Deskripsi
Latar Belakang
Era baru peradilan pidana untuk anak ditandai dengan terbitnya Undang-Undang Nomor 11 Tahun 2012 tentang Sistem Peradilan Pidana Anak. Undang-undang ini lahir sebagai bentuk koreksi terhadap Undang-Undang Nomor 3 Tahun 1997 tentang Pengadilan Anak yang dalam pelaksanaannya belum memberikan spirit perlindungan kepentingan anak. Hal ini ditandai dengan tidak adanya ruang atau cara penyelesaian perkara melalui semangat musyawarah antara Pelaku/Keluarga dengan Korban/keluarga untuk menemukan penyelesaian terbaik dalam semangat keadilan restoratif. Akibatnya anak cenderung melalui mekanisme peradilan pidana formal dengan konsekuensi sanksi pemenjaraan, yang akan membawa dampak psikologis maupun stigmatisasi pada anak.

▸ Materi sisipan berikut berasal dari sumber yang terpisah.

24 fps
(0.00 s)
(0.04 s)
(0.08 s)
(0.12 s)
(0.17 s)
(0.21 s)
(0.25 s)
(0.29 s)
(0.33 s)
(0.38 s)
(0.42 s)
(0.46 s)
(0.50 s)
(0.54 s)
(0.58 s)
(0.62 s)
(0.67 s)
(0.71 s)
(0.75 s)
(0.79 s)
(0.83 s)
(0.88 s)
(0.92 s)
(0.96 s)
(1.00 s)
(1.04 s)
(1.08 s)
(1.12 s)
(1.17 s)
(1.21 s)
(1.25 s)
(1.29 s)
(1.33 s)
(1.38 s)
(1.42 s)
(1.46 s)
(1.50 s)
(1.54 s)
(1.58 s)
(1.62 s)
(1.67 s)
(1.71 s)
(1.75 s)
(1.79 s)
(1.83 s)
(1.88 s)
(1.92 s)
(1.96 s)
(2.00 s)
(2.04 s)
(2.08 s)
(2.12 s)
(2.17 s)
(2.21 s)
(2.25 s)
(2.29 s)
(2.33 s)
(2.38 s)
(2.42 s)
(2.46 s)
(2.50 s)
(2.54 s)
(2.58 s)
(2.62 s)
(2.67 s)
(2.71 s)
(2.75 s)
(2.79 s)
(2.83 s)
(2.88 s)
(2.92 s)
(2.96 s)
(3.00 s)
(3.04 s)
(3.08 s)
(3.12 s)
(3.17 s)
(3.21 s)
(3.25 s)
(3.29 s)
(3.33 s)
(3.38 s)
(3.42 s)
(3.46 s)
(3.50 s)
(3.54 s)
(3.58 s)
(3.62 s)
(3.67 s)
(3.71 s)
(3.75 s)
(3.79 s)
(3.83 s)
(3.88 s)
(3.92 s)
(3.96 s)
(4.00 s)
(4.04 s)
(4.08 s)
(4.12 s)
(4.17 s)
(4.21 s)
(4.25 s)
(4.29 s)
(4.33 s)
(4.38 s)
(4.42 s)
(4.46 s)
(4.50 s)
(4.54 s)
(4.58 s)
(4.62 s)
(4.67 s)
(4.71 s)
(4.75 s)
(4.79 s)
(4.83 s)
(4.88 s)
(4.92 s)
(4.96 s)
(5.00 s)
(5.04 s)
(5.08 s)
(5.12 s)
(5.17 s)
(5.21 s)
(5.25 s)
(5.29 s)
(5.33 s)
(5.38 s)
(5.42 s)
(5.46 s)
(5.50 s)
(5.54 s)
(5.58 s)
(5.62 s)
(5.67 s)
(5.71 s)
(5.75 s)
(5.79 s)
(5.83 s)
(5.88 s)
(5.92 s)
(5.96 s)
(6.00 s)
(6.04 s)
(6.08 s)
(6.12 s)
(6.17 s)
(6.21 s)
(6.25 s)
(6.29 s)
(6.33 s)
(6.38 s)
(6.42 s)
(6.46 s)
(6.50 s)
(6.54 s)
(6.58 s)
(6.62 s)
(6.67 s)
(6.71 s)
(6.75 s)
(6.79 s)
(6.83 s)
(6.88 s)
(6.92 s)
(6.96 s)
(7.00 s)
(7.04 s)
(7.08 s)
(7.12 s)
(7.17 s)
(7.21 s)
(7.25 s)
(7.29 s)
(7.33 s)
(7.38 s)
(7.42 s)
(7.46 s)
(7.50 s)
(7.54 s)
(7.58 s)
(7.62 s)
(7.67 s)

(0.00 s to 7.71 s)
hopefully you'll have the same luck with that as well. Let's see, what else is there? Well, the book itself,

Ditegaskan dalam penjelasan UU SPPA bahwa Undang-Undang Nomor 3 Tahun 1997 tentang Pengadilan Anak dimaksudkan untuk melindungi dan mengayomi Anak yang berhadapan dengan hukum agar Anak dapat menyongsong masa depannya yang masih panjang serta memberi kesempatan kepada Anak agar melalui pembinaan akan diperoleh jati dirinya untuk menjadi manusia yang mandiri, bertanggung jawab, dan berguna bagi diri sendiri, keluarga, masyarakat, bangsa, dan negara. Namun, dalam pelaksanaannya Anak diposisikan sebagai objek dan perlakuan terhadap Anak yang berhadapan dengan hukum cenderung merugikan Anak. Selain itu, Undang-Undang tersebut sudah tidak sesuai lagi dengan kebutuhan
hukum dalam masyarakat dan belum secara komprehensif memberikan pelindungan khusus kepada Anak yang berhadapan dengan hukum.